Extracted data:
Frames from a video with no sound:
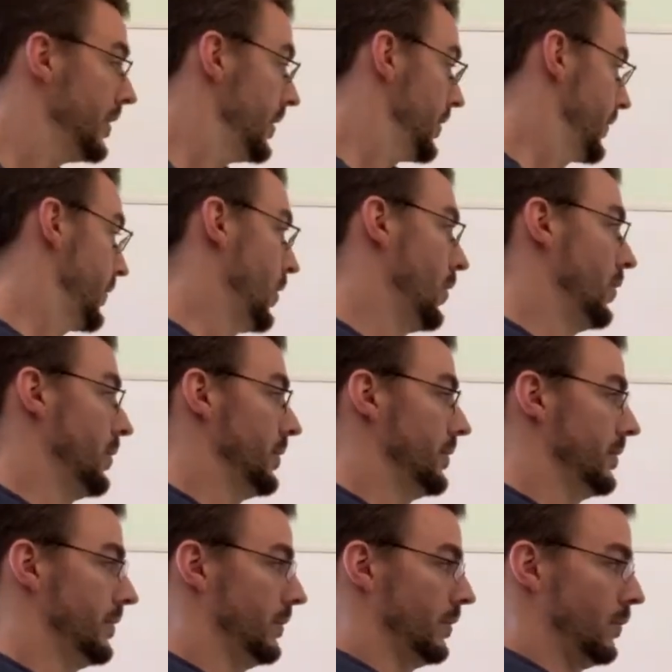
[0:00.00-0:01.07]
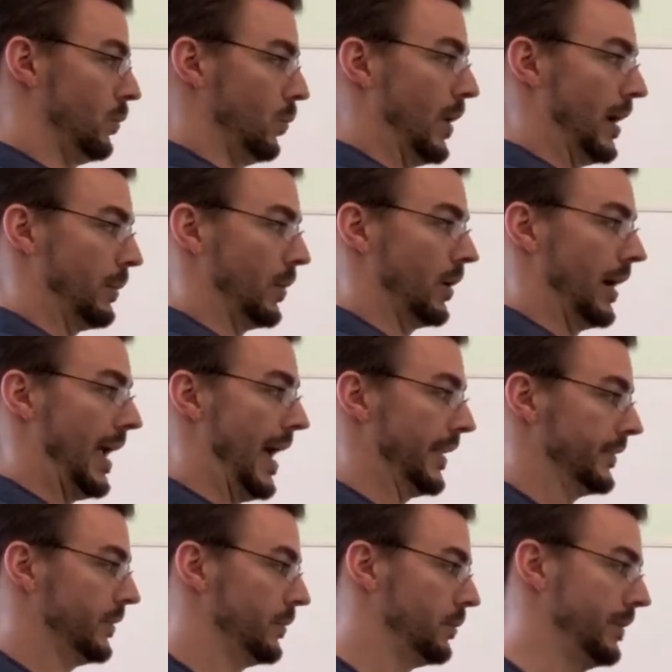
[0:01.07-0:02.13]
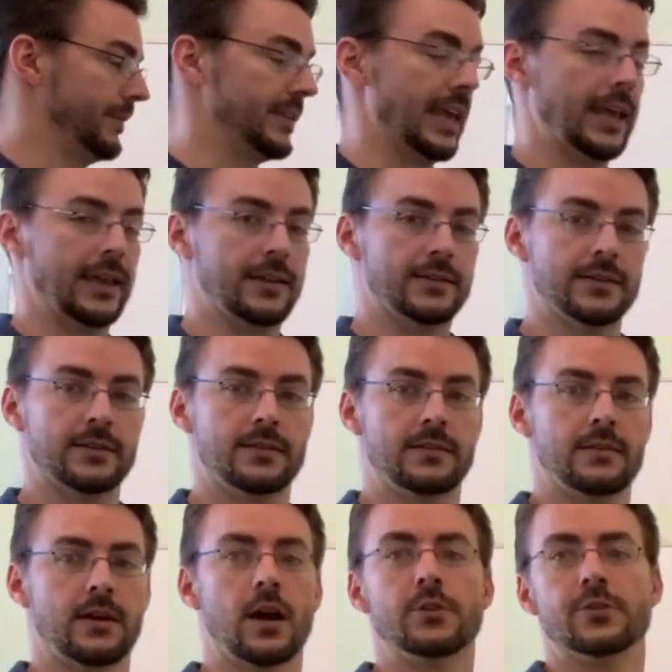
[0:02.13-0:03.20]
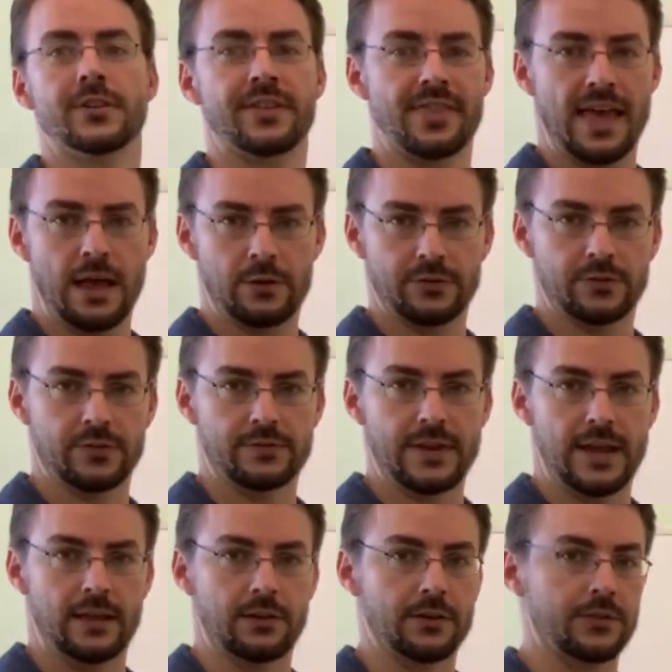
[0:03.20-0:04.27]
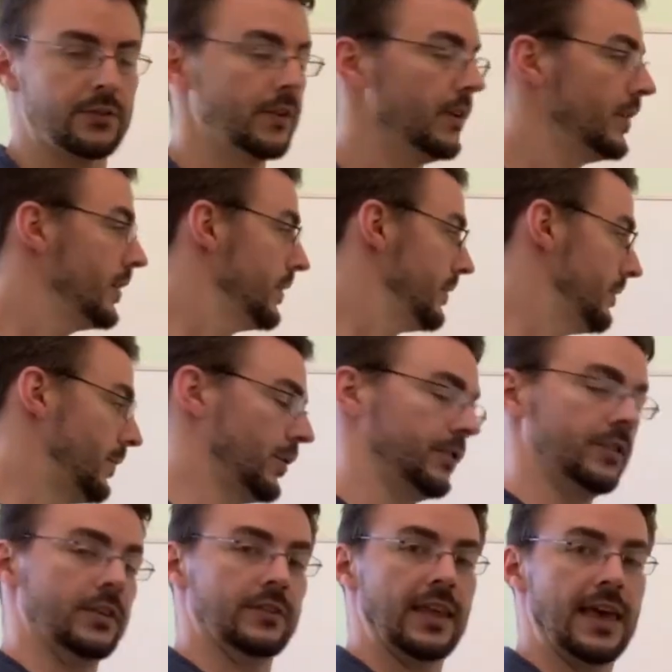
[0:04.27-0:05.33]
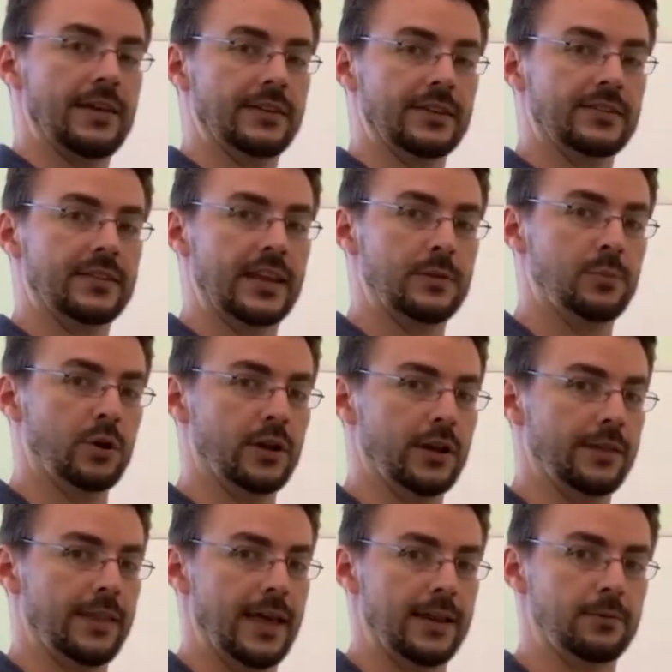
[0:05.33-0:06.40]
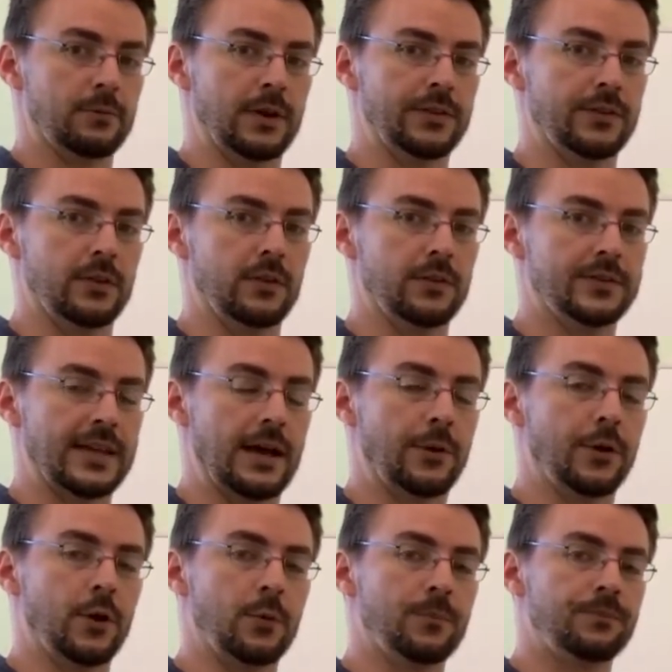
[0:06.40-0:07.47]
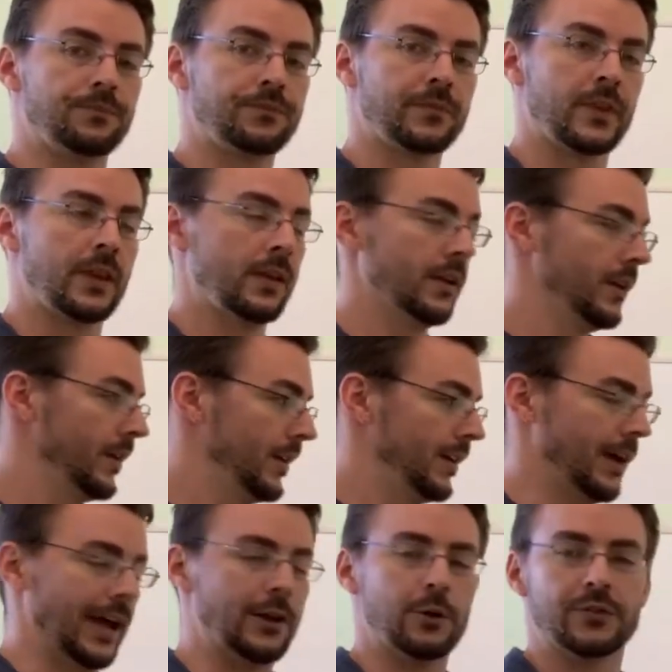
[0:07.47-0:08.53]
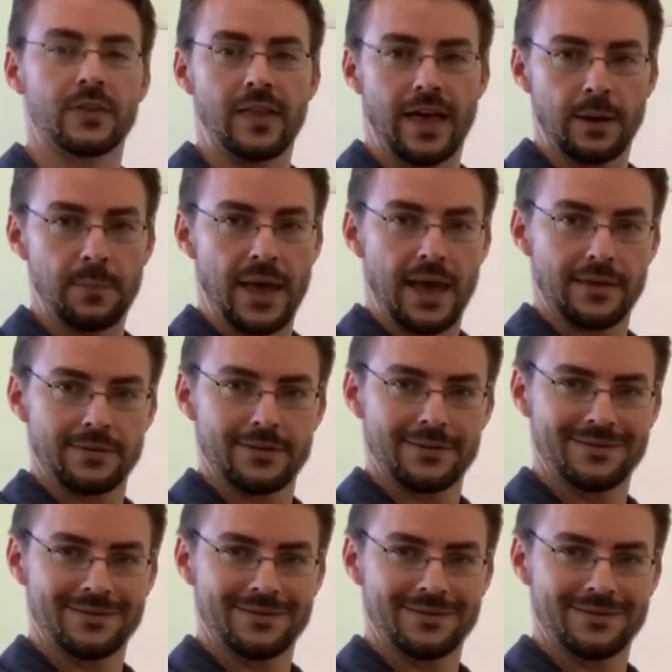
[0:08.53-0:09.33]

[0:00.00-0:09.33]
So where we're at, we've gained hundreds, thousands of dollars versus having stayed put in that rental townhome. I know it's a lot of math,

The task:
What is needed is a word-for-word transcription of all the entries, with the pictures dropped.

Your solution:
Frames from a video with no sound:
[0:00.00-0:01.07]
[0:01.07-0:02.13]
[0:02.13-0:03.20]
[0:03.20-0:04.27]
[0:04.27-0:05.33]
[0:05.33-0:06.40]
[0:06.40-0:07.47]
[0:07.47-0:08.53]
[0:08.53-0:09.33]

[0:00.00-0:09.33]
So where we're at, we've gained hundreds, thousands of dollars versus having stayed put in that rental townhome. I know it's a lot of math,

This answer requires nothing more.